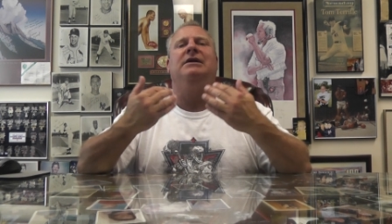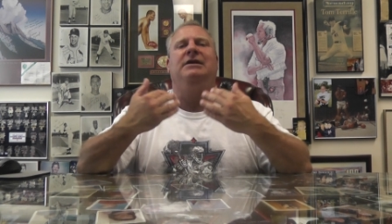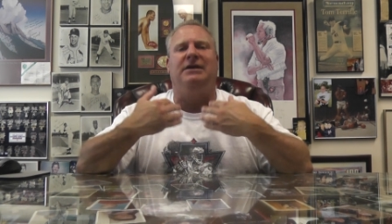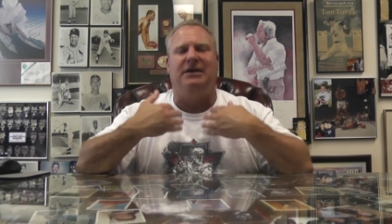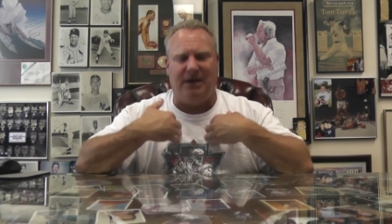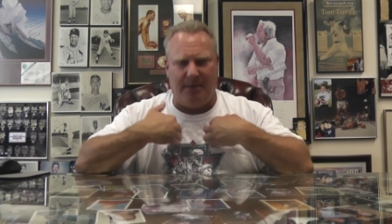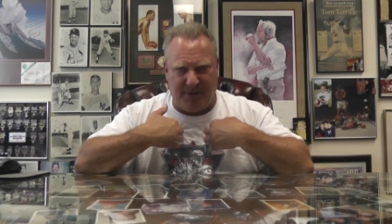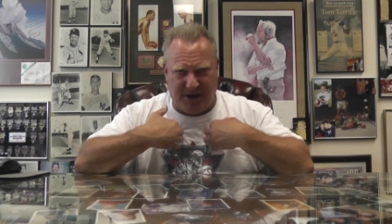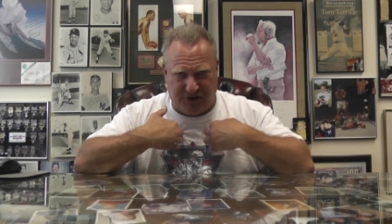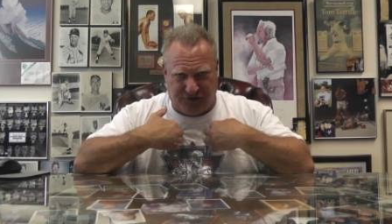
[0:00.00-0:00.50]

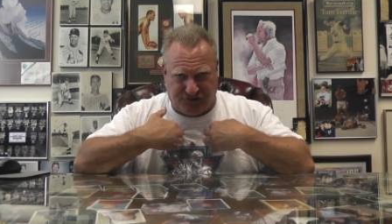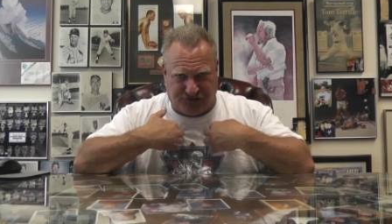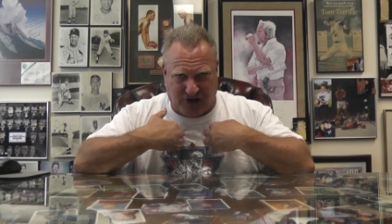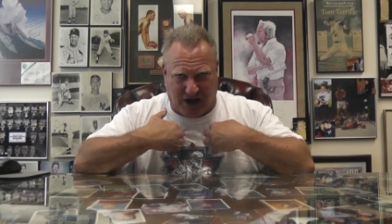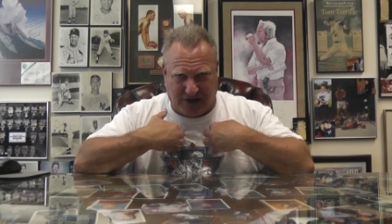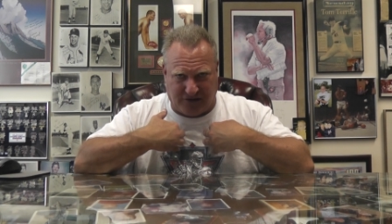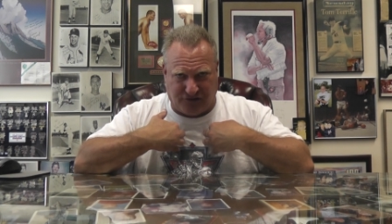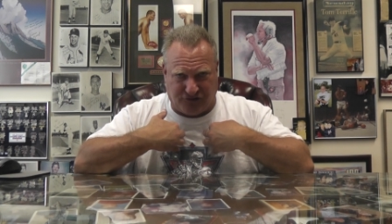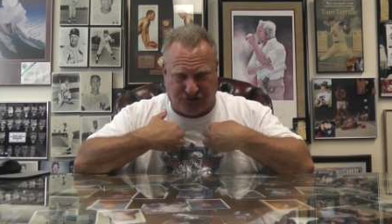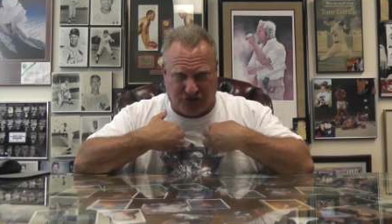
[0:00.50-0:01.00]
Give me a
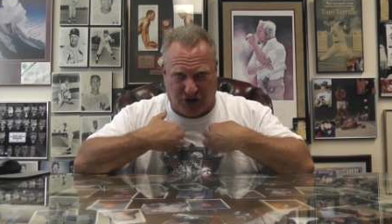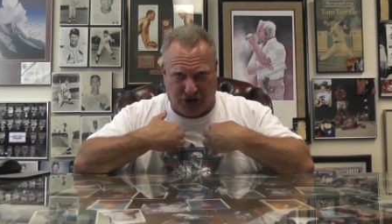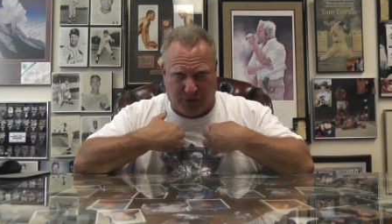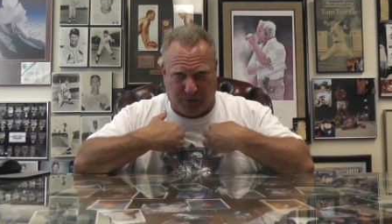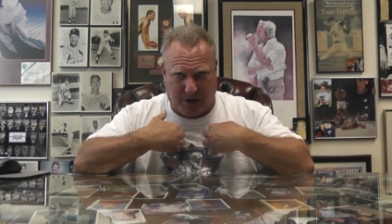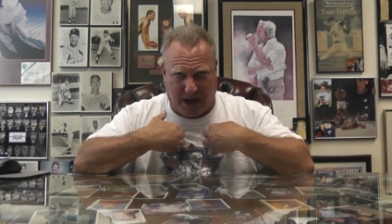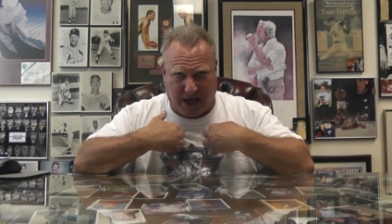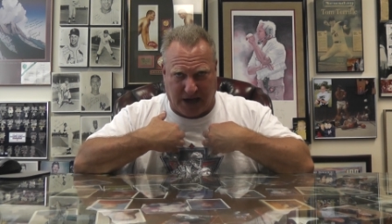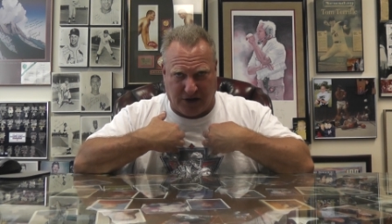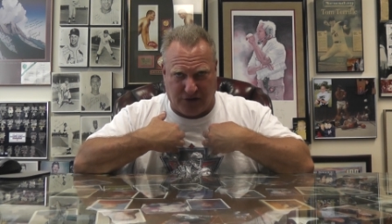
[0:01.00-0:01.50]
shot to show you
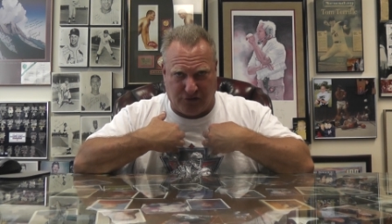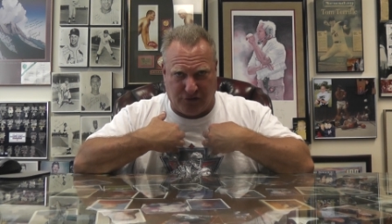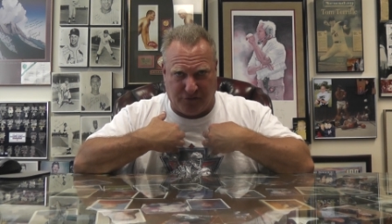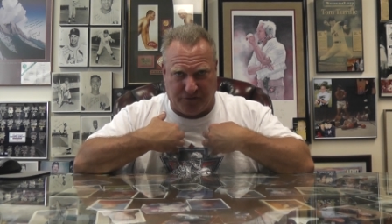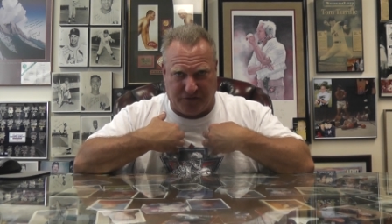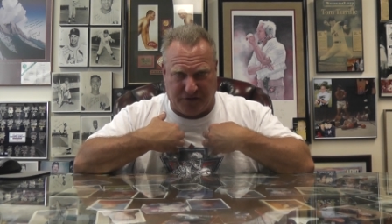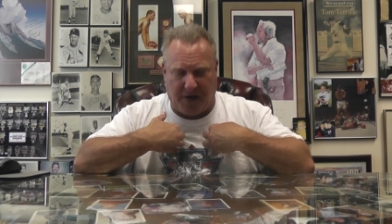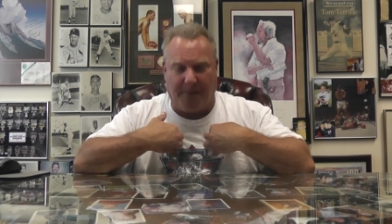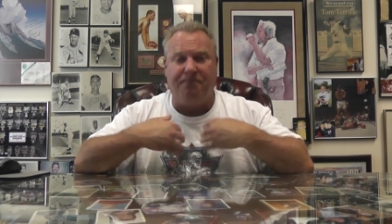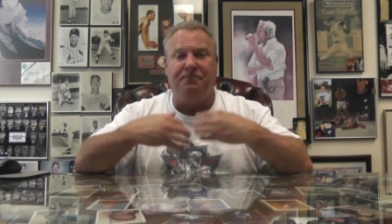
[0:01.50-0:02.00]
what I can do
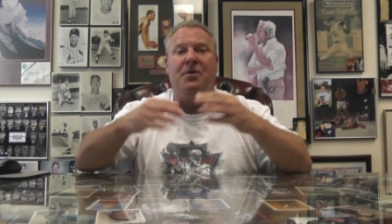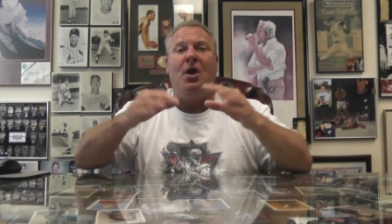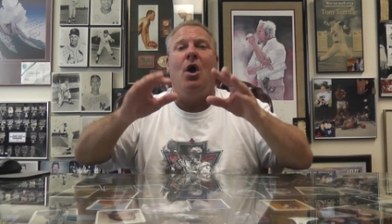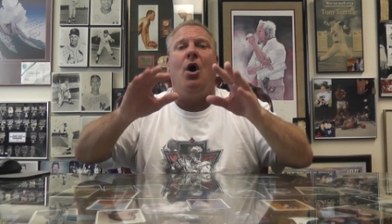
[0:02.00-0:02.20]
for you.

Work request: Would you repeat each line of the listing exactly, skipping any picture?

The answer:
[0:00.00-0:00.50]

[0:00.50-0:01.00]
Give me a
[0:01.00-0:01.50]
shot to show you
[0:01.50-0:02.00]
what I can do
[0:02.00-0:02.20]
for you.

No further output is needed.